Exercise goal – Any image in the records is to be dropped, and everything else duplicated precisely.

Dataset extract –
##########
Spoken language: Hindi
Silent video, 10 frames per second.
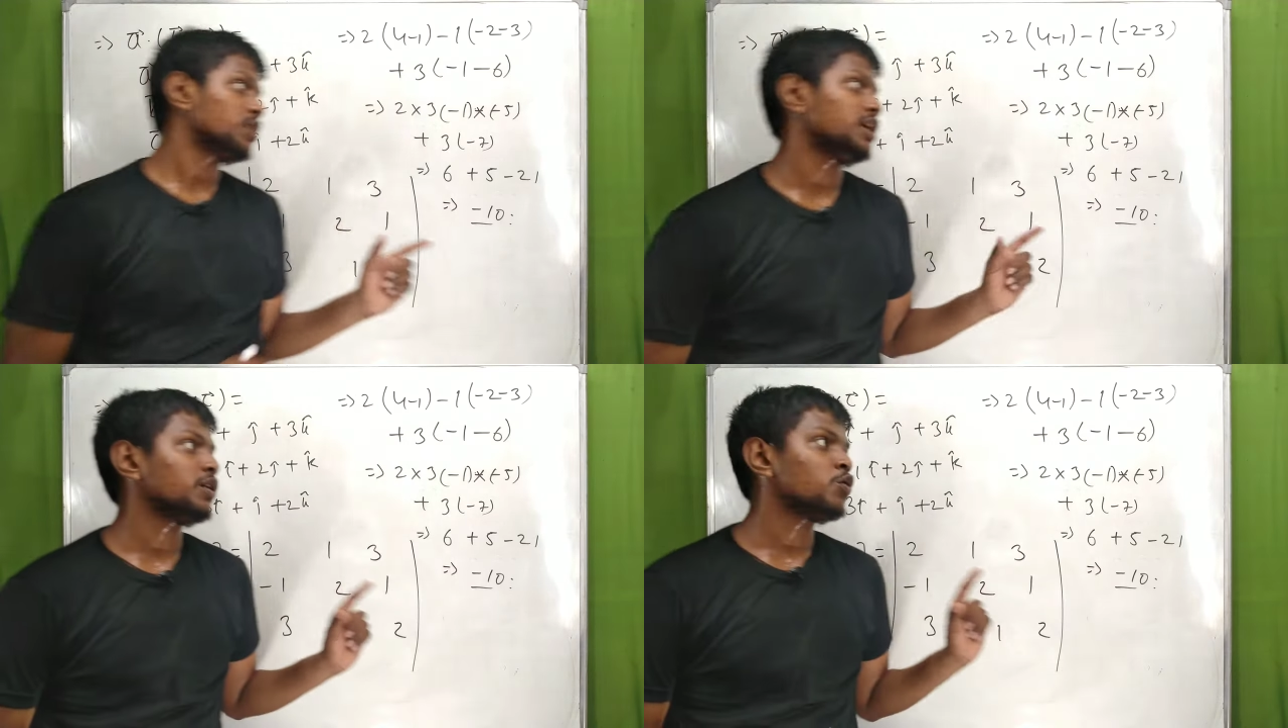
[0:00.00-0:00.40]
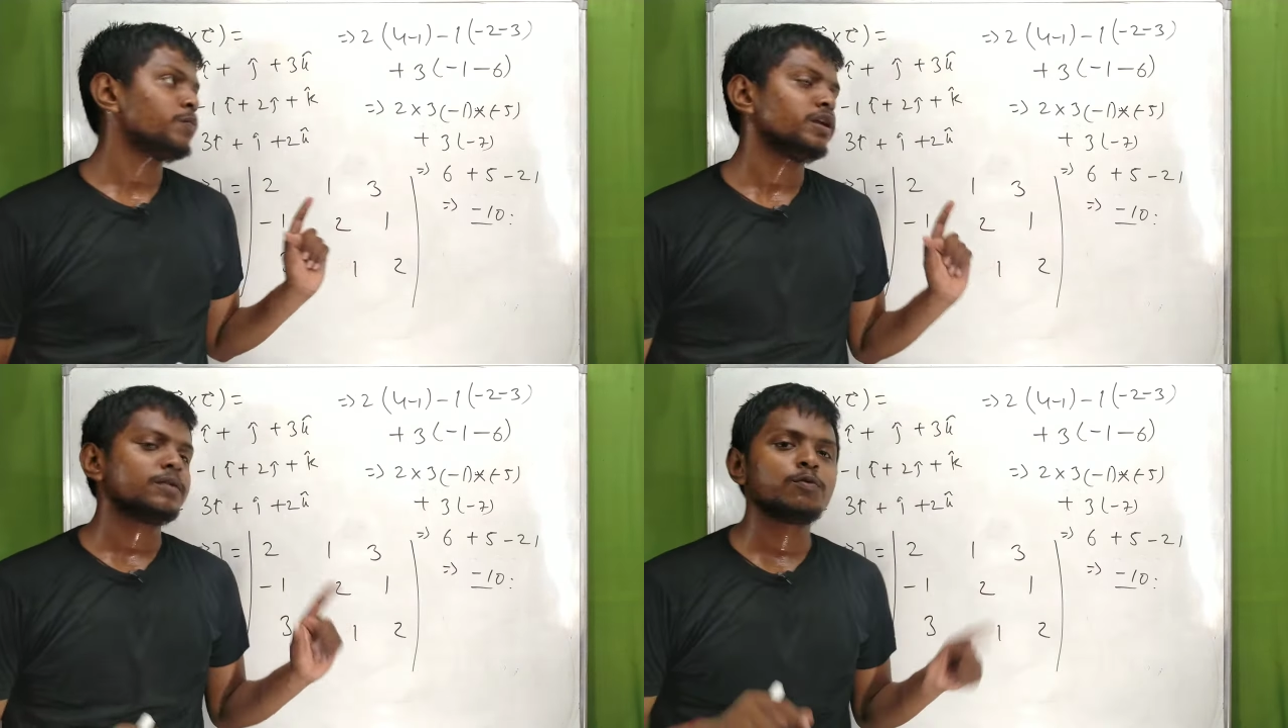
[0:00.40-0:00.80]
बोला जाता है को
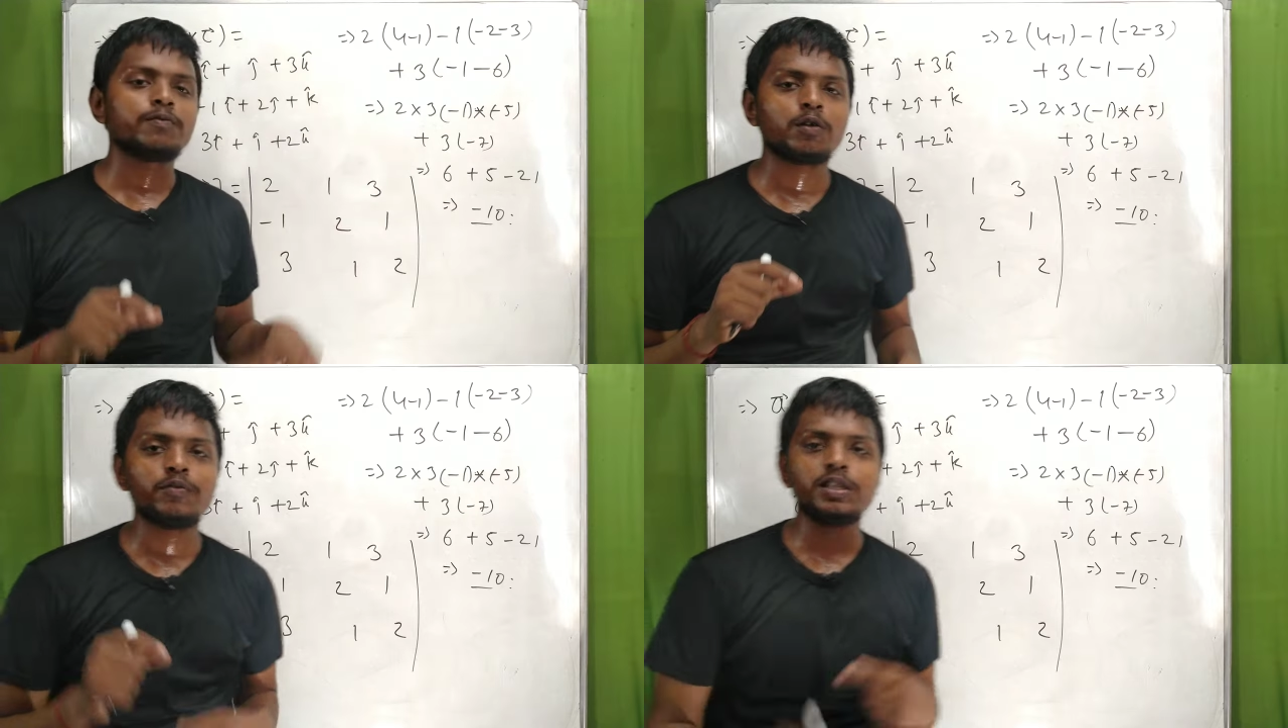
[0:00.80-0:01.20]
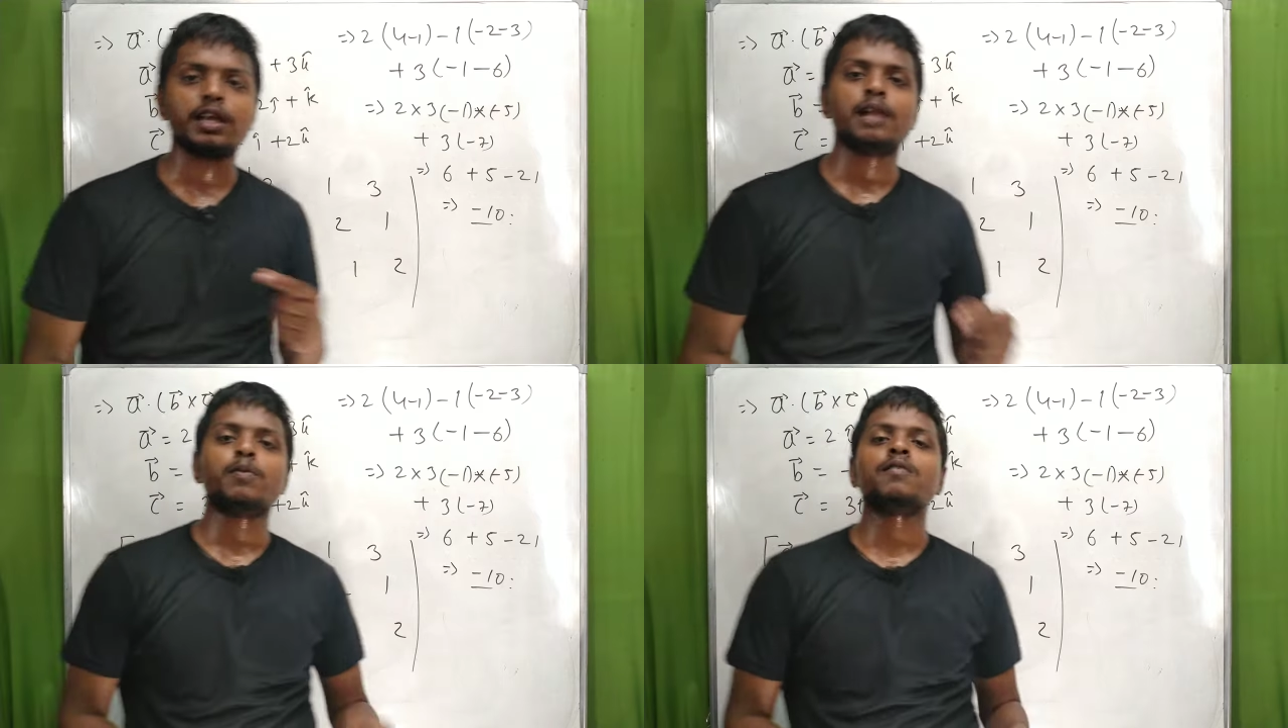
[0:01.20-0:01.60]
प्लेनर प्रूफ करो विद
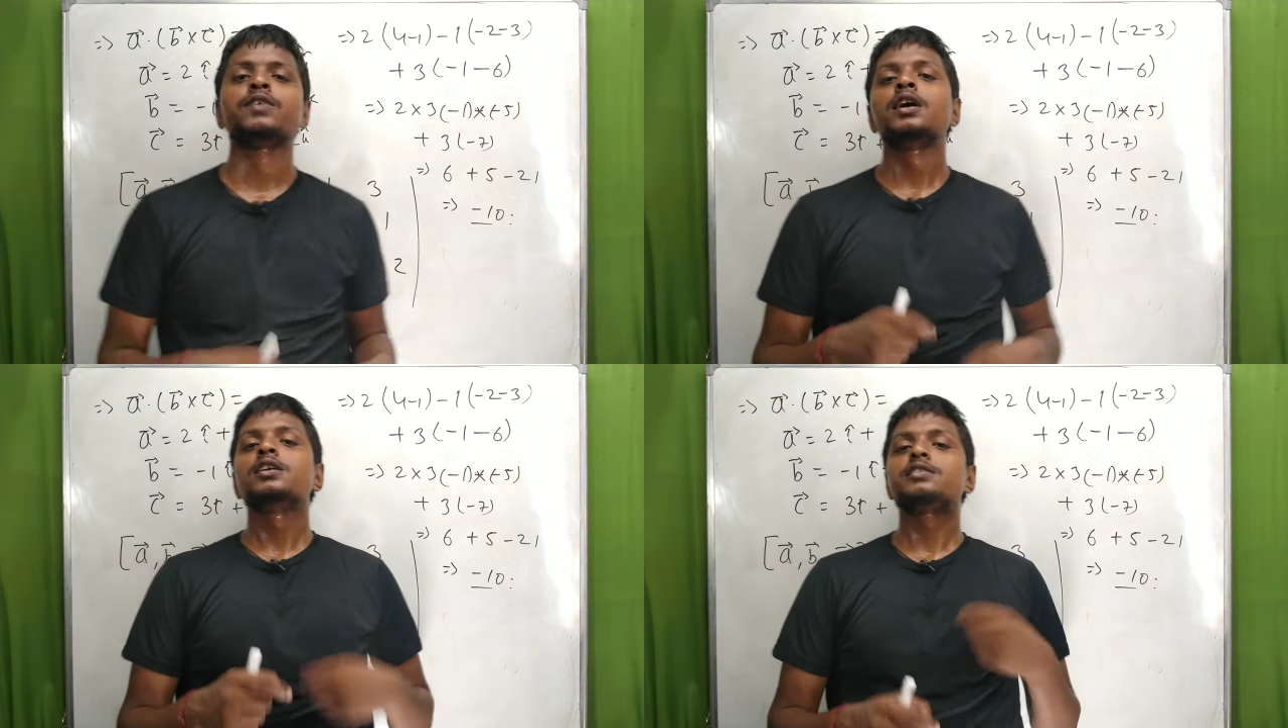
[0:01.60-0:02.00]
हेल्प ऑफ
##########
Written answer –
Spoken language: Hindi
Silent video, 10 frames per second.
[0:00.00-0:00.40]
[0:00.40-0:00.80]
बोला जाता है को
[0:00.80-0:01.20]
[0:01.20-0:01.60]
प्लेनर प्रूफ करो विद
[0:01.60-0:02.00]
हेल्प ऑफ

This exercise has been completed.